11 So I got to Yerushalem and was there for three days, 12 One night, I got up and took a few men with me, without having told anyone what I felt that my God had been telling me to do for Yerushalem. We only had the one horse that I was riding, 13 and we went out in the dark through the Valley Gate and past the Dragon Well to the Dung Gate. I was carefully inspecting the city walls—noting where they were broken down and which gates had been burnt out. 14 Then I crossed to the Fountain Gate and the Royal Pool, but there was nowhere that we could get my mount through the rubble. 15 So I went up the creek bed in the dark, carefully inspecting the wall, before turning back and returning quietly through the Valley Gate.

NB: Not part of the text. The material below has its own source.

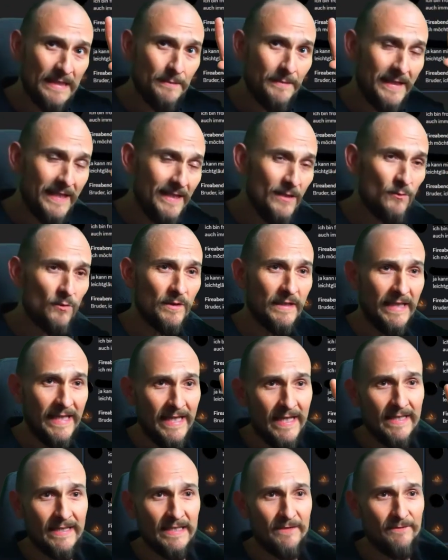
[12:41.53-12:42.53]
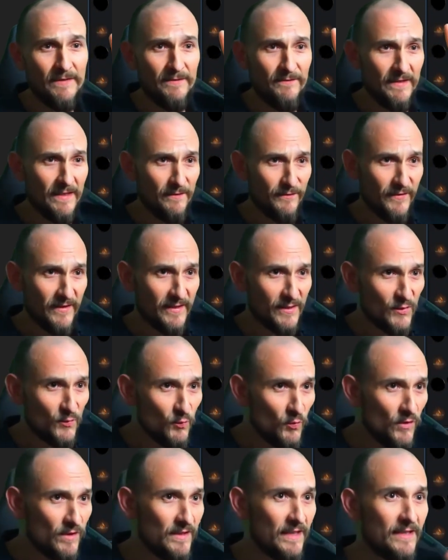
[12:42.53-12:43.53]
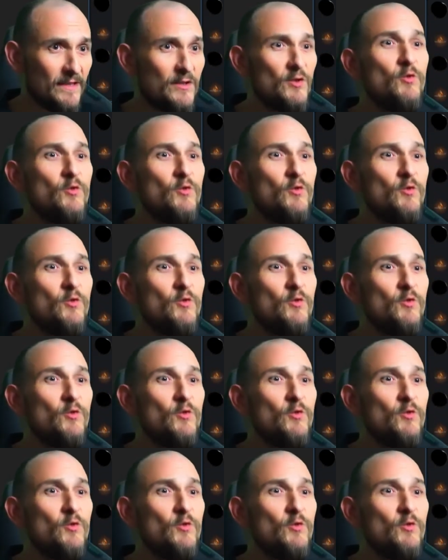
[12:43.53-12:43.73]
Yeah, and then it goes on.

16 None of the city officials knew where I’d gone or what I was doing, and up until this point I hadn’t yet told my plans to the Jewish leaders or the priests or nobles or city officials, or hired any workers. 17 So now I told them, “You call all see the desparate situation that we’re in: Yerushalem is in ruins and its gates have been burned out. So now, let’s rebuild the city wall and then we’ll no longer be mocked by others.” 18 I told them how God had helped me so far and what the king had given me permission to do.
“Well, let’s get started on the rebuilding,” they said, and got ready to work together. 19 But then Sanvallat the Horonite, and the Ammonite servant Toviyyah, and Geshem the Arabian heard, and they mocked and despised us, saying, “What are you guys all up to? Are you all rebelling against the king?”
20 I answered them by explaining, “The God of the heavens will help us to succeed, and we ourselves, his servants, will do the rebuilding work, but you all will have no part in it, and no rights in Yerushalem.”